O processo se repete com cada cliente e cada um de seus parceiros em potencial.
Os fundadores da empresa dizem ter planos de expandir os testes para identificar não apenas transtornos recessivos associados a um gene como também complicações provocadas por múltiplos genes associados.
Em um vídeo promocional, o geneticista Silver diz: "Tenho esperanças de que, no futuro, qualquer pessoa que queira ter um bebê possa usar essa tecnologia para reduzir os riscos de transmissão genética de doenças."
Incerteza
Especialistas entrevistados pela BBC disseram que o serviço oferecido pela Genepeeks é um resultado lógico da demanda cada vez maior por informações quando decisões envolvendo reprodução humana são tomadas, mas não representam uma resposta exata àqueles que temem geral um filho com problemas genéticos.
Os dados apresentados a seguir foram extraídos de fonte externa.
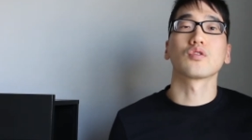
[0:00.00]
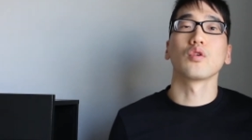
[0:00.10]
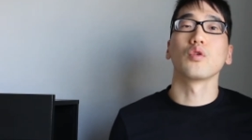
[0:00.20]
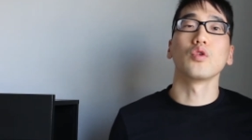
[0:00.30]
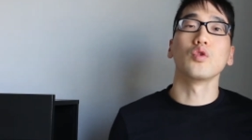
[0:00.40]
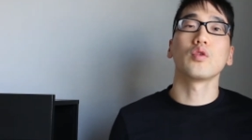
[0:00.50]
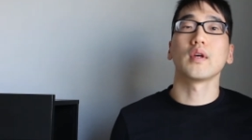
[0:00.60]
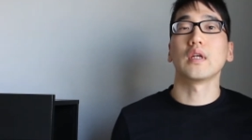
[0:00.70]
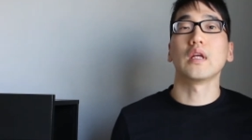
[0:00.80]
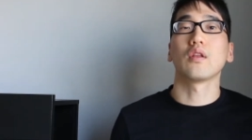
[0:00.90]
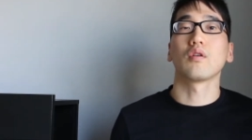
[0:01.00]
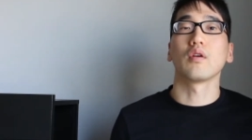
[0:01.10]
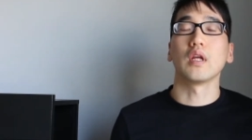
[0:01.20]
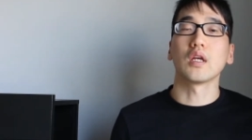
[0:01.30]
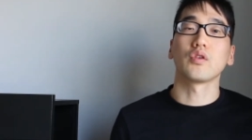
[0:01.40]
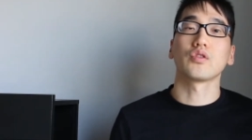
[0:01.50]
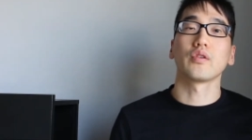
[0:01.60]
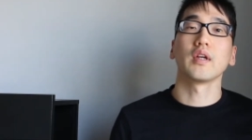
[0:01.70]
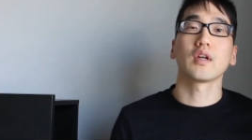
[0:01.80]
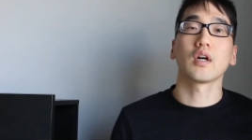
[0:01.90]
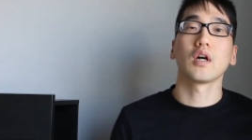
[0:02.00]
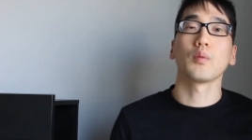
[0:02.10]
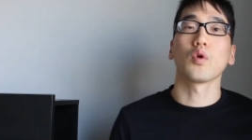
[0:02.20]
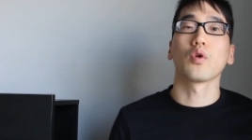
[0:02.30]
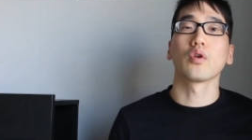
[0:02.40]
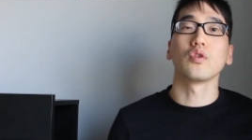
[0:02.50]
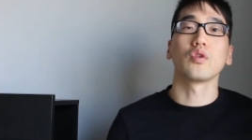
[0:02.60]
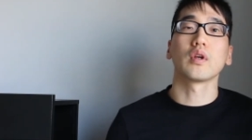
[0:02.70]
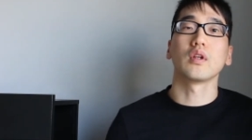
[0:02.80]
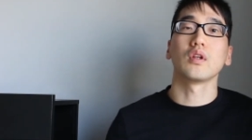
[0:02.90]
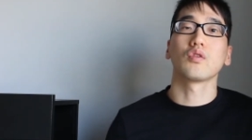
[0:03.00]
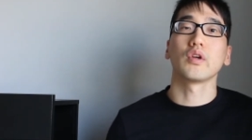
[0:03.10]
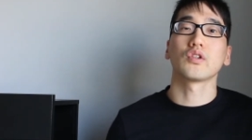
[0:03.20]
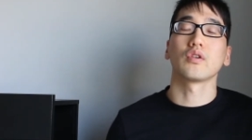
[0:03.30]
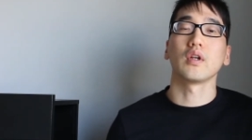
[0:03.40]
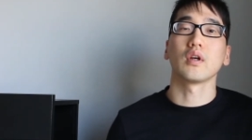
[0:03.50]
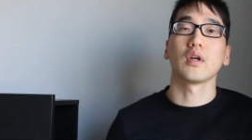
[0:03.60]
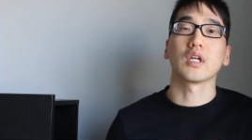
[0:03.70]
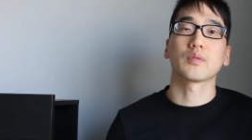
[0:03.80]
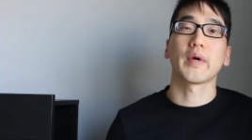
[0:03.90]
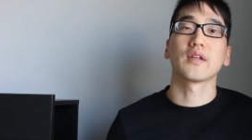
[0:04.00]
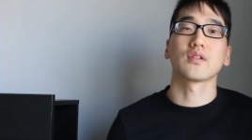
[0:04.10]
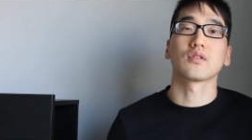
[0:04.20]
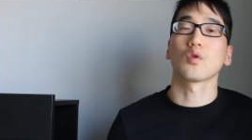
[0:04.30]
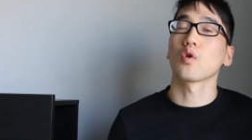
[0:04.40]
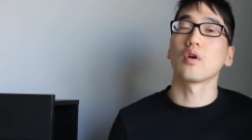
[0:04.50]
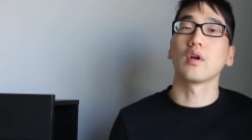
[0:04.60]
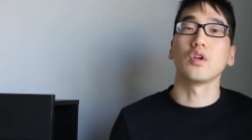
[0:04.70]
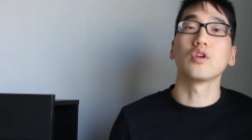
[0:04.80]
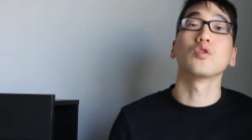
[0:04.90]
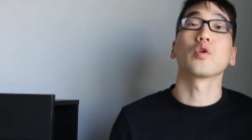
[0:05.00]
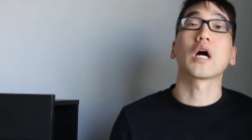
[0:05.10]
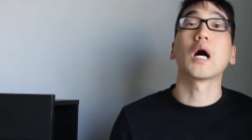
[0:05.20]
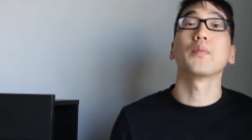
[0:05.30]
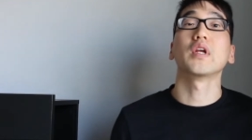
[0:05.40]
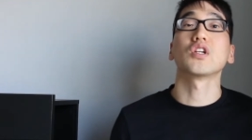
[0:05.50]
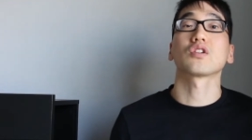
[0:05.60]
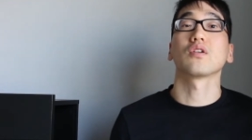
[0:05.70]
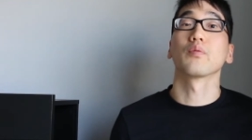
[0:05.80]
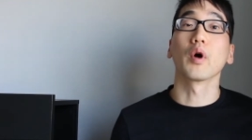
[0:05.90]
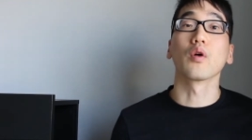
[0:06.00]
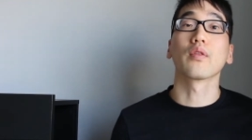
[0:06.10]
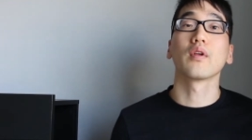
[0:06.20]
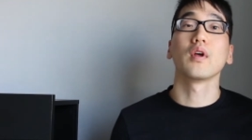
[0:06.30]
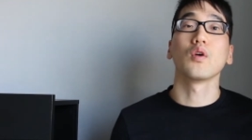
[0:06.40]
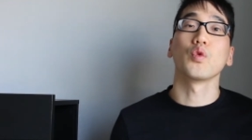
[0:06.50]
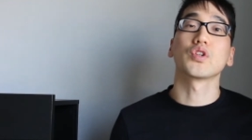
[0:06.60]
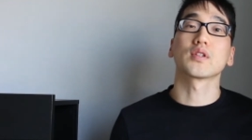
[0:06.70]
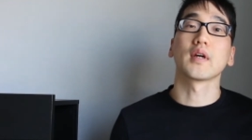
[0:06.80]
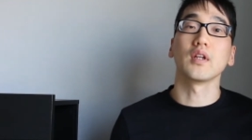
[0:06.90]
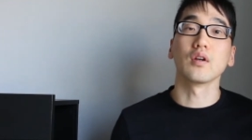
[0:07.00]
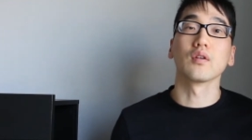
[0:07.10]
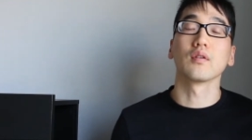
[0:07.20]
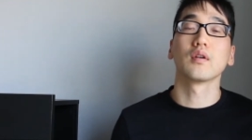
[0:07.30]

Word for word: So you can either increase your income or you can decrease your expenses or you can do a combination of both, which is ideal.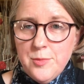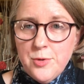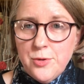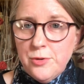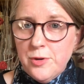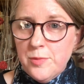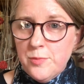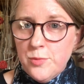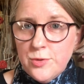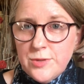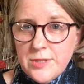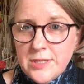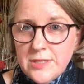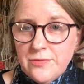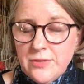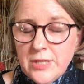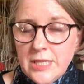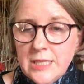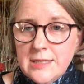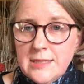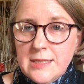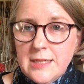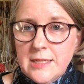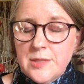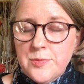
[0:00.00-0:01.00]
or a more
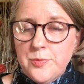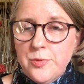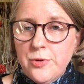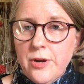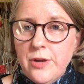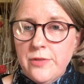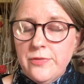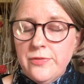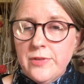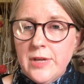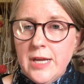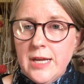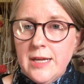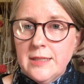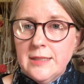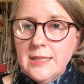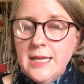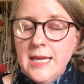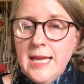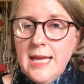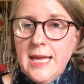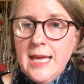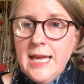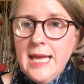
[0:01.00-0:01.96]
severe disease profile.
"A maior questão, para mim, é compreender o grau de incerteza envolvido. Mesmo pessoas que estudam genomas há anos ainda têm dificuldade em quantificar com exatidão os riscos que uma predisposição genética trazem para a vida de uma família", disse um especialista.
"Interações entre o gene e o ambiente podem levar as pessoas a apresentar, ou não, uma determinada doença."
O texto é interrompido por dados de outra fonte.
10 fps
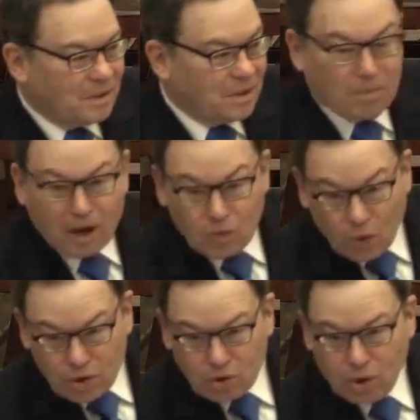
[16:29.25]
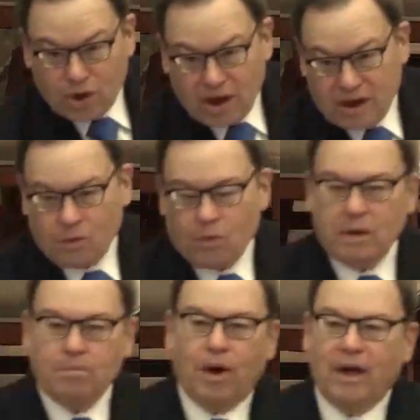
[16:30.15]
You might want to look at it. Ray
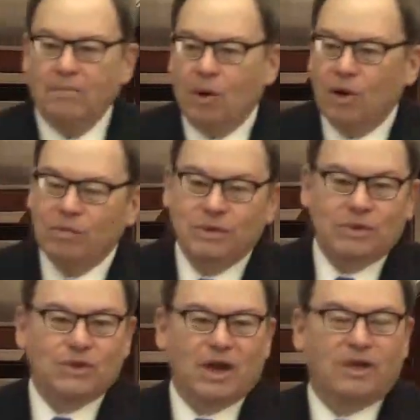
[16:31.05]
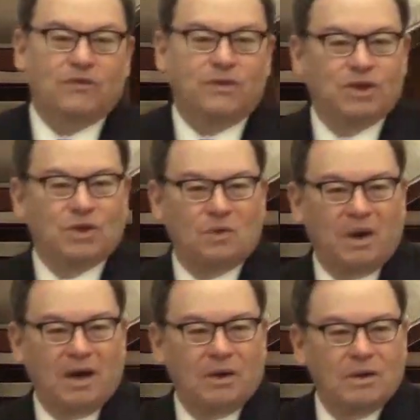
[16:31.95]
Bradbury was a science fiction
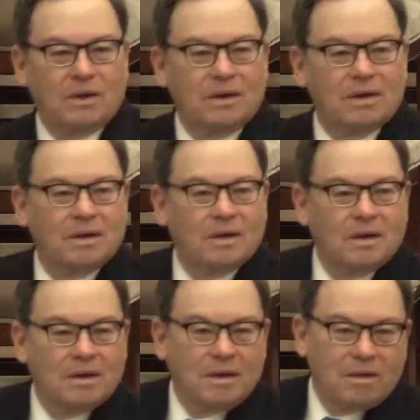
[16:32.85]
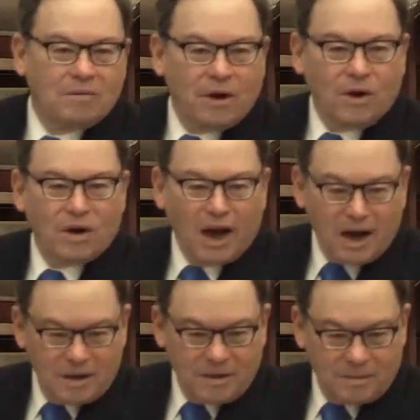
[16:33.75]
writer.
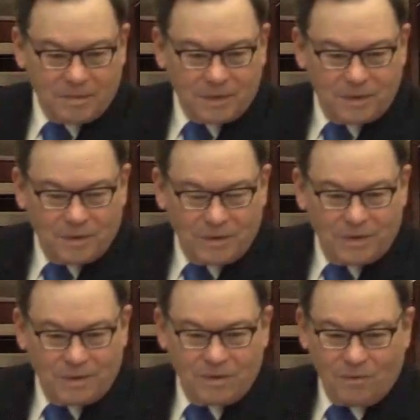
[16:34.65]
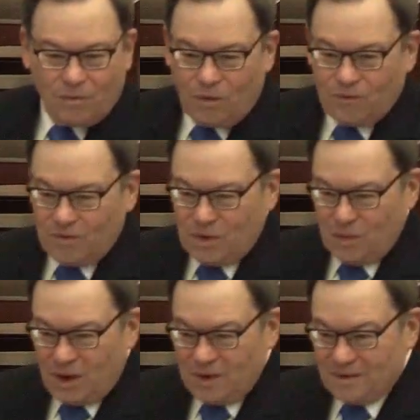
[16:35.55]
Fahrenheit
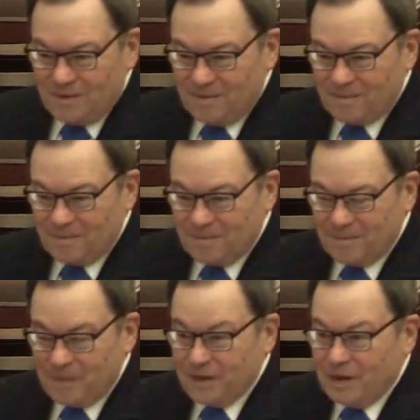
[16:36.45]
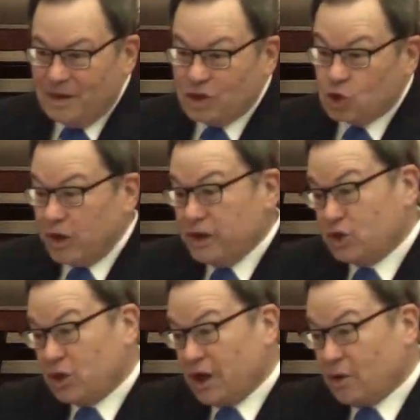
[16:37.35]
451.
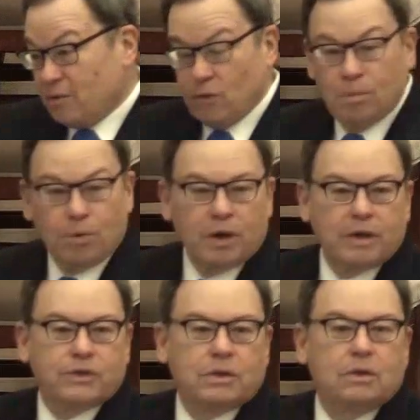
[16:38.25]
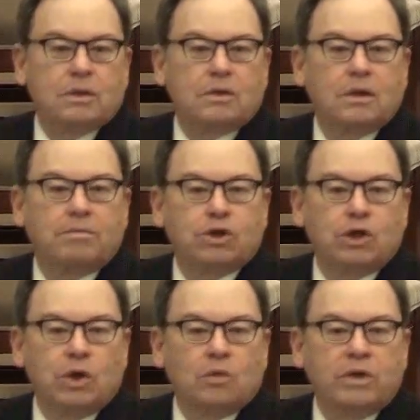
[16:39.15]
Strange title for a book. It's the
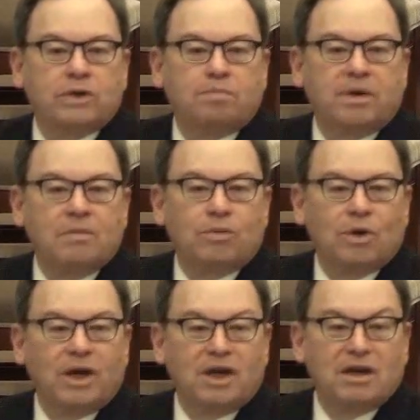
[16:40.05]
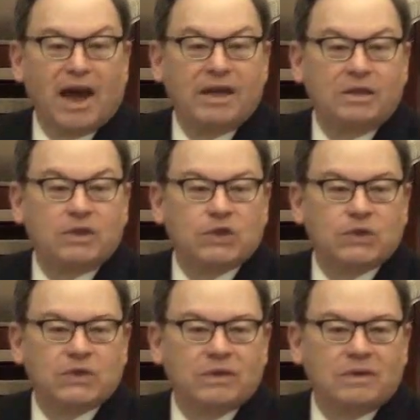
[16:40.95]
temperature at which paper ignites.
Ewan Birney, diretor associado do European Bioinformatics Institute em Hinxton, Grã-Bretanha, concorda.
"Tenho certeza de que os cientistas têm compreensão dessa complexidade. Mas, ao comunicar essa complexidade para as pessoas no dia a dia, essas coisas podem soar mais absolutas do que são na realidade".
"É muito bom que as pessoas pensem em formas de usar essa tecnologia de maneiras diferentes, mas ainda existem muitas coisas que desconhecemos", ele acrescentou.